Entries taken from a collection:
--- START ---

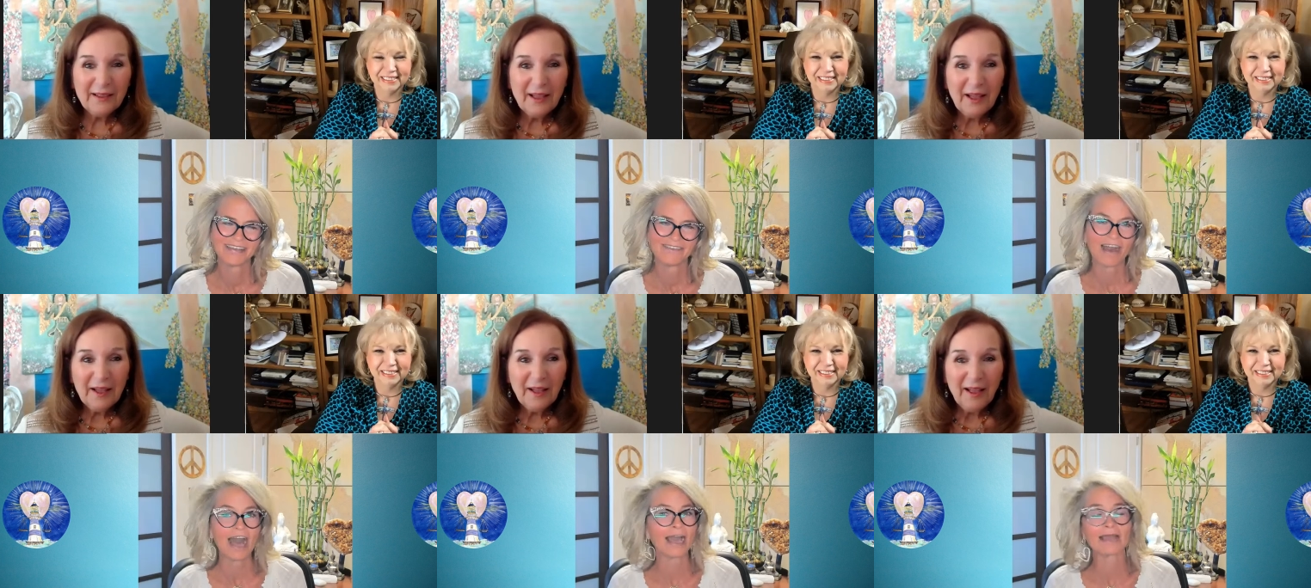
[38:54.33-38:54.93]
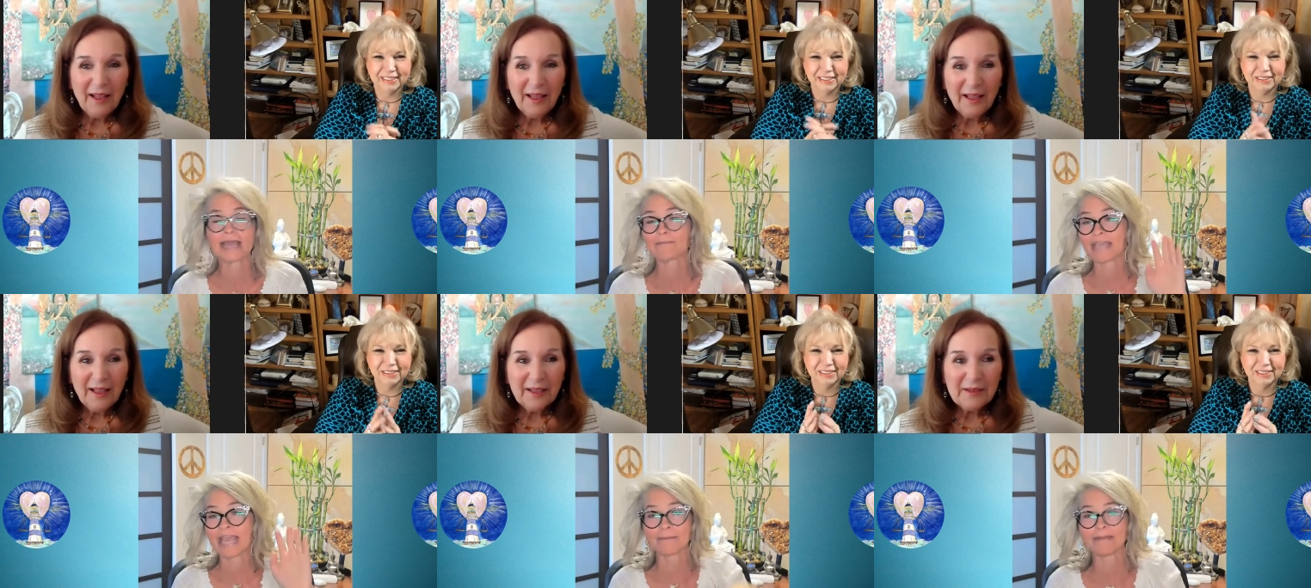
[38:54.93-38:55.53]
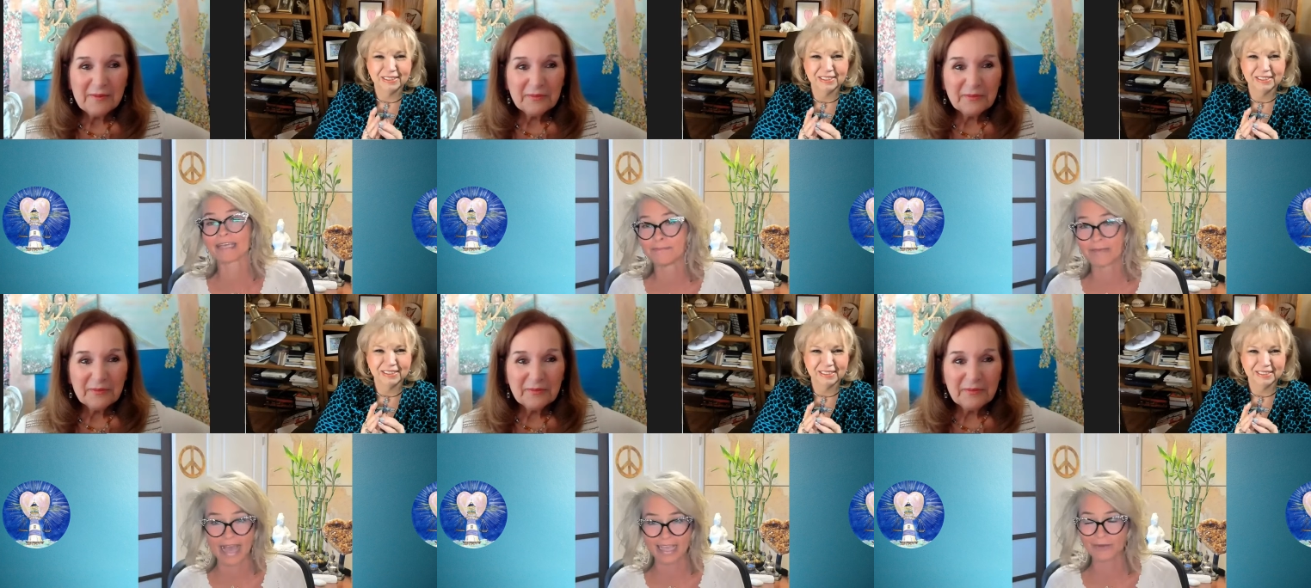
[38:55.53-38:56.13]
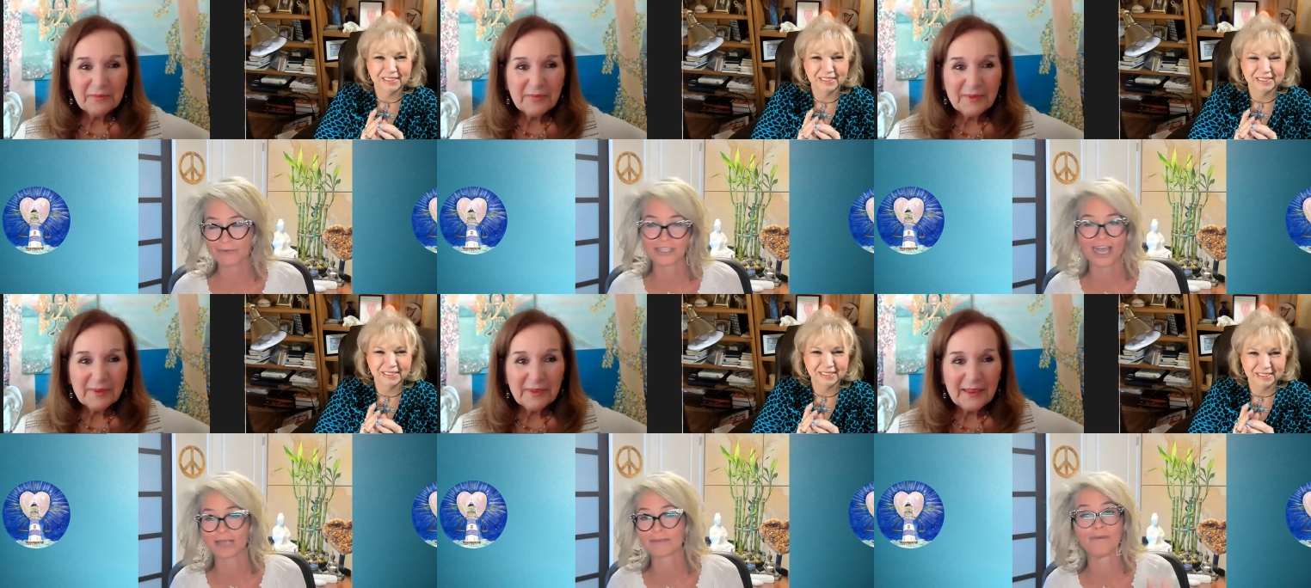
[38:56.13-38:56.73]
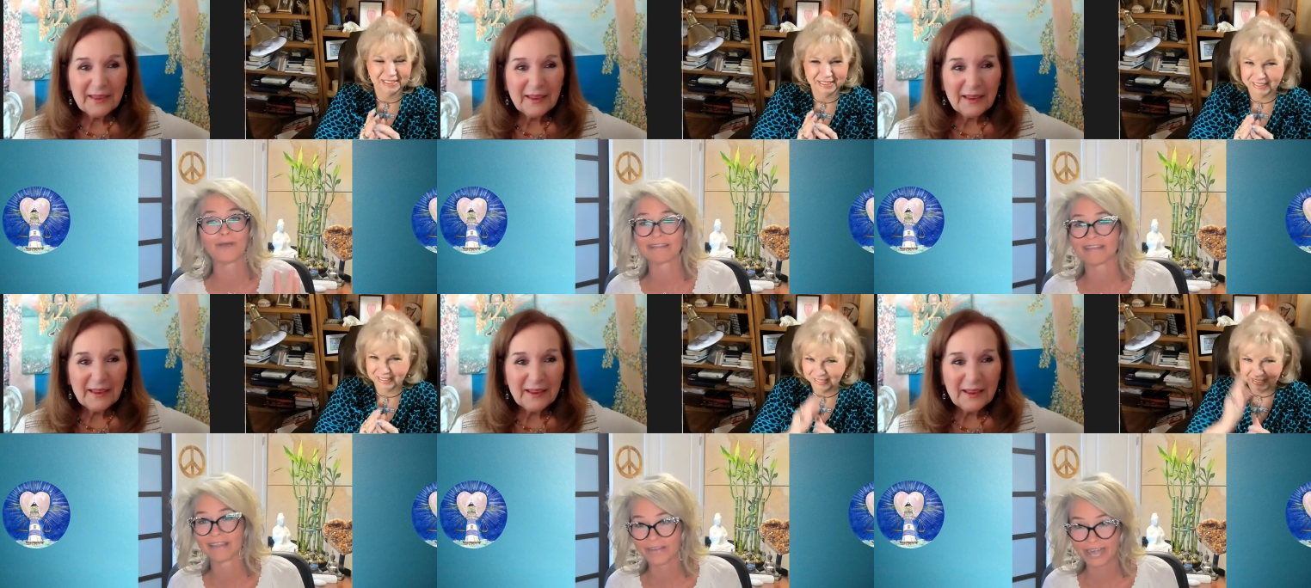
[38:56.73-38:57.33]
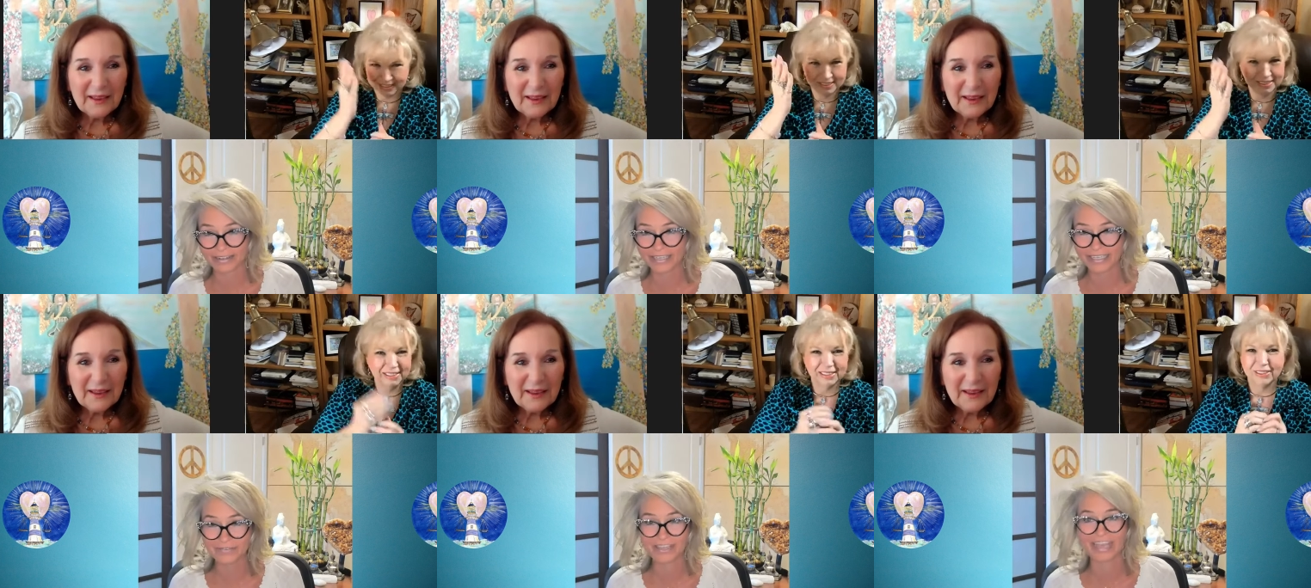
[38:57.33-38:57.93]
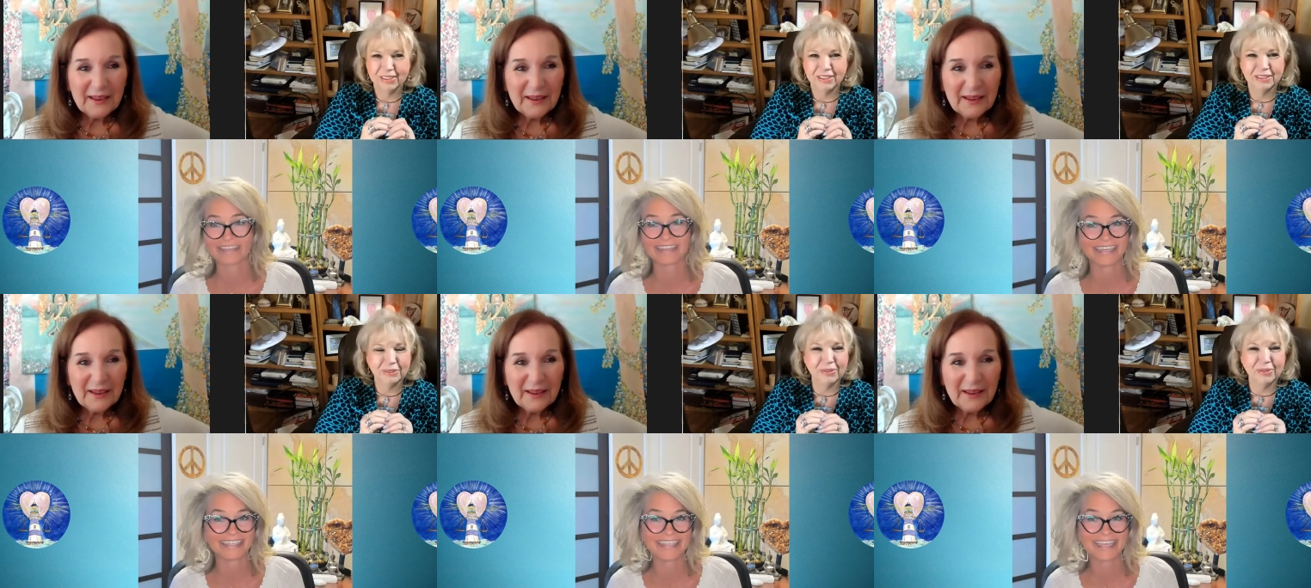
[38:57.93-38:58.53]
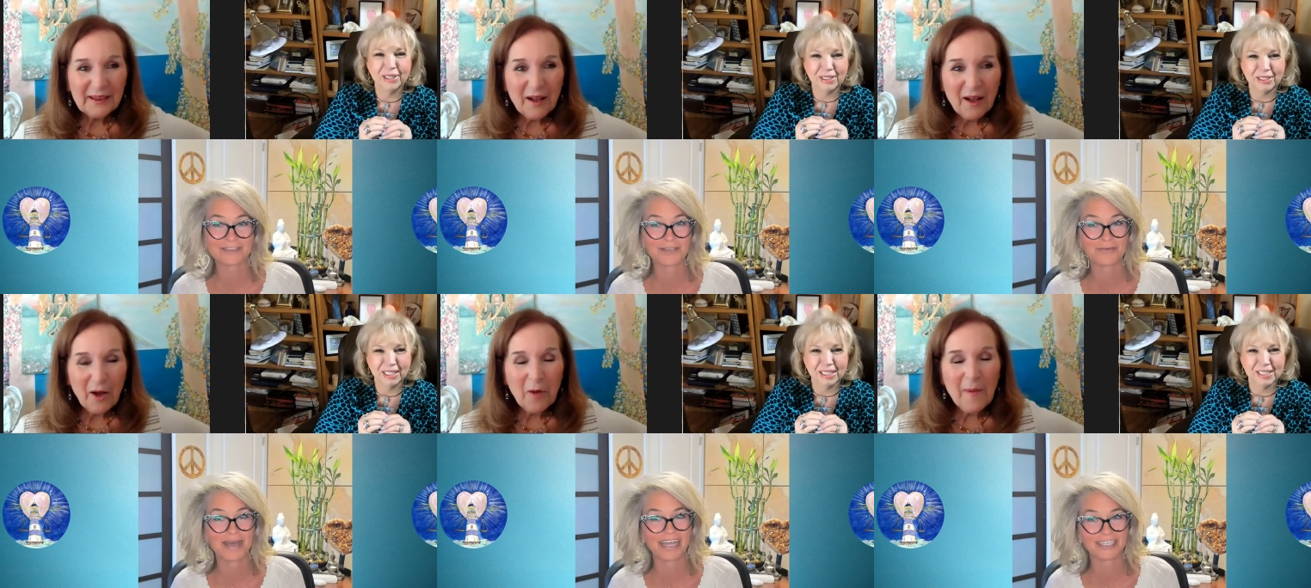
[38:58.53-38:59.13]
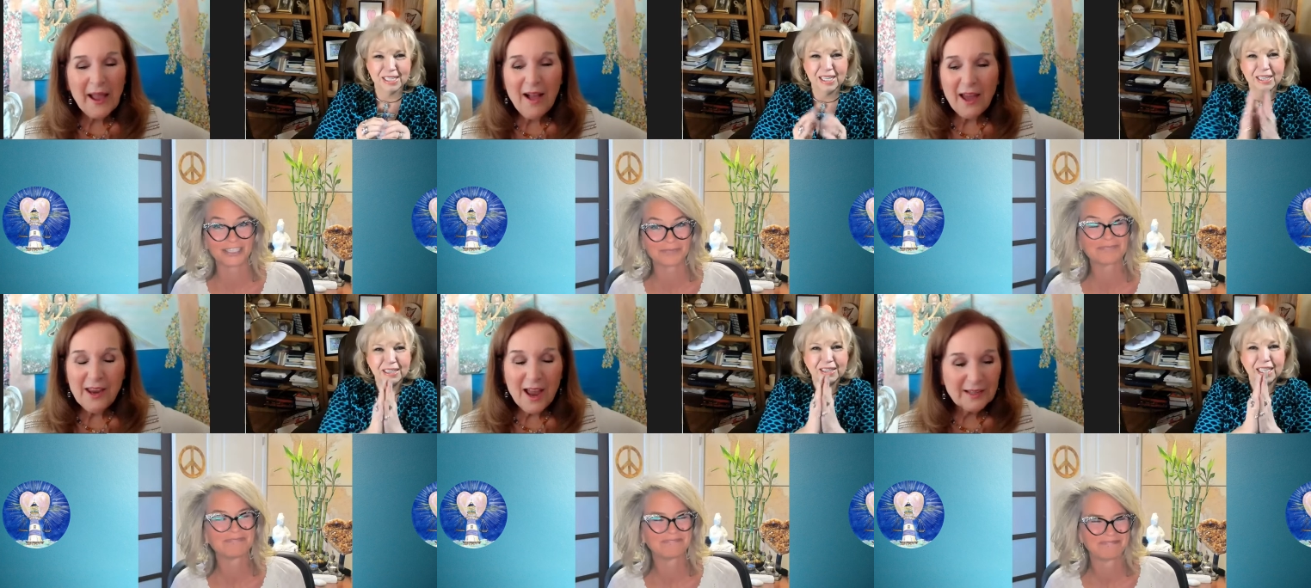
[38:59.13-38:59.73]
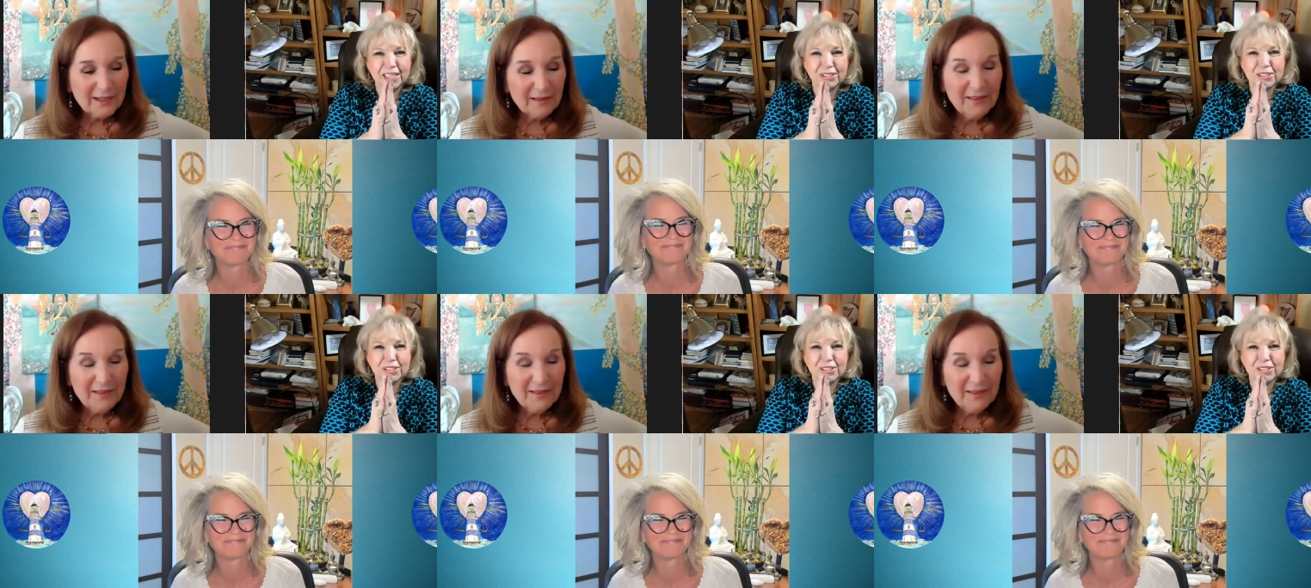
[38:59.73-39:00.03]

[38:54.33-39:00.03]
Speaker 1: Well, I'd be happy to come back and we'll talk about one of the other areas if you like, ladies. Thank you so much. Oh my God, yes. Thank you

--- END ---

#### Your objective:
Reproduce the records verbatim, omitting all images they contain.

#### Response to this exercise:
[38:54.33-38:54.93]
[38:54.93-38:55.53]
[38:55.53-38:56.13]
[38:56.13-38:56.73]
[38:56.73-38:57.33]
[38:57.33-38:57.93]
[38:57.93-38:58.53]
[38:58.53-38:59.13]
[38:59.13-38:59.73]
[38:59.73-39:00.03]

[38:54.33-39:00.03]
Speaker 1: Well, I'd be happy to come back and we'll talk about one of the other areas if you like, ladies. Thank you so much. Oh my God, yes. Thank you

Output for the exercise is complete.